Partiamo anzitutto dal fatto che chi ricopre incarichi pubblici elettivi non dovrebbe disincentivare gli elettori – visto che il fenomeno dell’astensione è rilevante – dal partecipare a una consultazione elettorale e dunque a non esercitare il diritto di voto che è anche un dovere civico. Lei che cosa ne pensa?
In linea generale concordo con questa affermazione. E, per quel che può interessare ai lettori, io andrò a votare: quattro “no” e un “sì”. Però capisco l’argomento di chi invita all’astensione su almeno un paio dei quesiti referendari, in materia di lavoro.

Quali? E perché?
Consideriamo il primo quesito: viene presentato dai promotori come mirato “a ripristinare l’articolo 18 dello Statuto dei Lavoratori”; ma guardando la cosa da vicino si scopre che, se si raggiungesse il quorum e prevalessero i “sì”, tornerebbe ad applicarsi a tutti i lavoratori, anche a quelli assunti dopo il marzo 2015, non l’articolo 18 dello Statuto dei Lavoratori, bensì quello in gran parte riscritto dalla legge Fornero del 2012, che oltretutto è stata pesantemente osteggiata a suo tempo dalla stessa Cgil che ora con questo referendum propone di riesumarla. Se poi si confronta il contenuto di questa legge con quello del Jobs Act, a seguito delle sentenze della Corte costituzionale intervenute sulla materia, si vede che tra le due discipline c’è una quasi totale coincidenza: lo dimostra bene una scheda pubblicata nei giorni scorsi sul sito lavoce.info [2]. Per certi aspetti il quesito referendario porta persino una riduzione della protezione dei lavoratori: l’indennizzo massimo si riduce da 36 a 24 mensilità. Ecco: capisco che molti intendano esprimere il loro rifiuto di questo inganno con il rifiuto di ritirare la prima scheda.
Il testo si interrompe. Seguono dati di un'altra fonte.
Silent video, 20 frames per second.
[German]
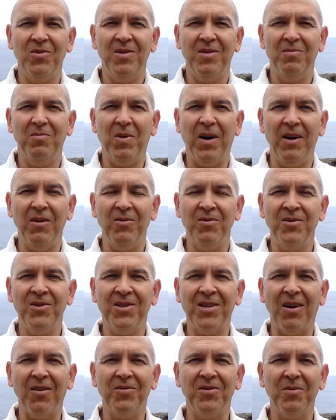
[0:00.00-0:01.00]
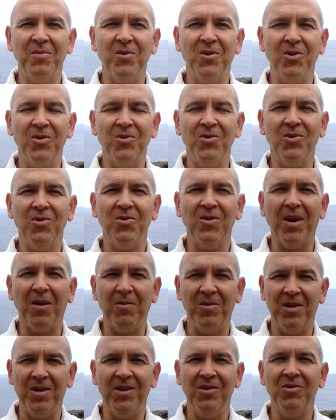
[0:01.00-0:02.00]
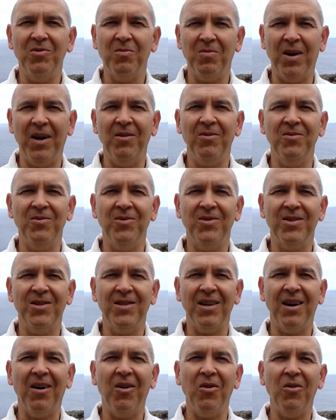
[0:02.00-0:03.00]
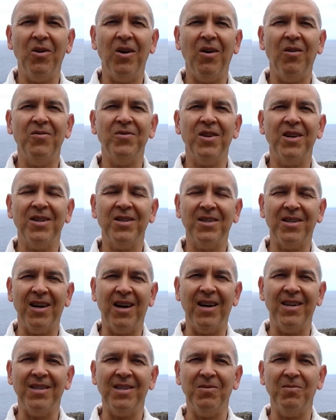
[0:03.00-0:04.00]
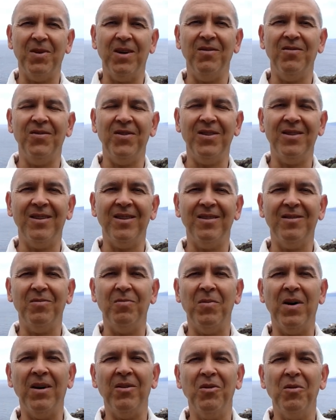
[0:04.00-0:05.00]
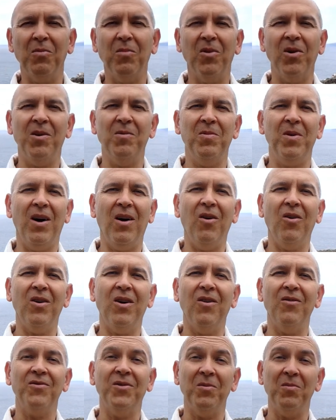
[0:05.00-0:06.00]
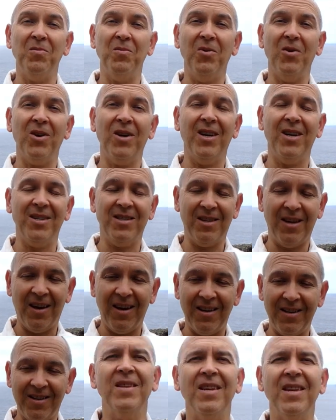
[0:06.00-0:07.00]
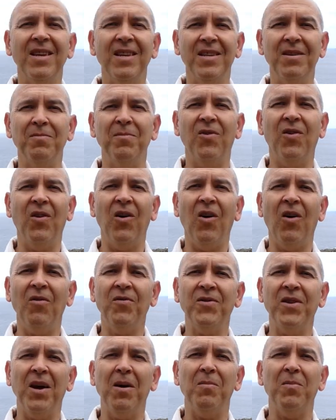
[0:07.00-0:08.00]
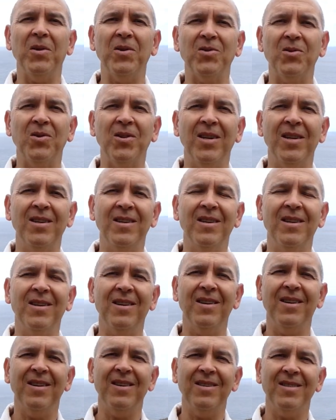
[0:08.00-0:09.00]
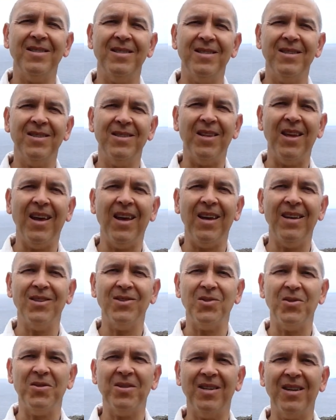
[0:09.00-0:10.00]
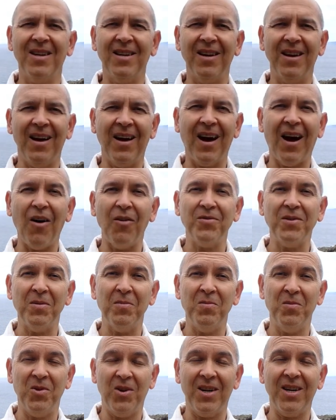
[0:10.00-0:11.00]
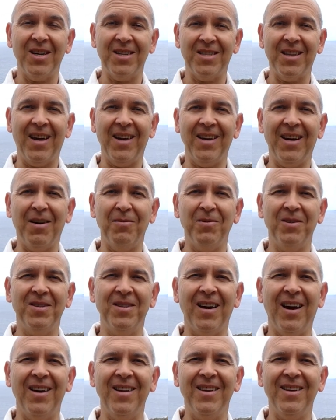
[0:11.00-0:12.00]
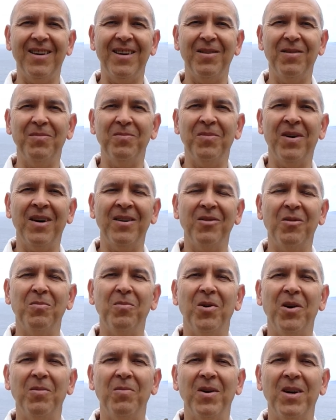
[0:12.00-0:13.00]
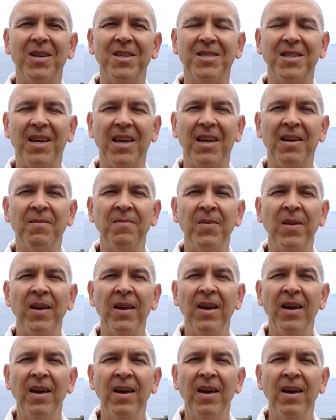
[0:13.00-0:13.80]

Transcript: Und bei uns auf dem Grundstück, aber nicht nur bei uns, auch auf der Straße, man findet Mangobäume auch auf dem Bürgersteig. Die nicht im Hof der Personen äh, stehen, sondern auf dem Bürgersteig habe ich einige Mangobäume gesehen.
Lei ha parlato di due quesiti referendari ingannevoli. Qual è l’altro?
Il quarto, sulla materia degli appalti. Viene presentato dai promotori come volto a istituire la corresponsabilità solidale tra committente e appaltatore per i danni derivanti dagli infortuni sul lavoro accaduti ai dipendenti di quest’ultimo. Ma questa regola della corresponsabilità solidale esiste già, come regola generale, almeno dal 2008. Se si guarda la cosa da vicino si vede che il referendum mira, in realtà, a sopprimere una piccola e ragionevolissima eccezione a quella regola generale: quella che esclude la corresponsabilità solidale nel caso in cui l’infortunio sia conseguenza di un rischio specifico, inerente soltanto all’attività dell’appaltatore e non a quella del committente; un rischio sul quale il committente non ha alcuna competenza tecnica. Si tratta di una norma molto ragionevole. E anche qui capisco la scelta di chi rifiuta la scheda per protesta contro la propaganda ingannevole dei promotori del referendum.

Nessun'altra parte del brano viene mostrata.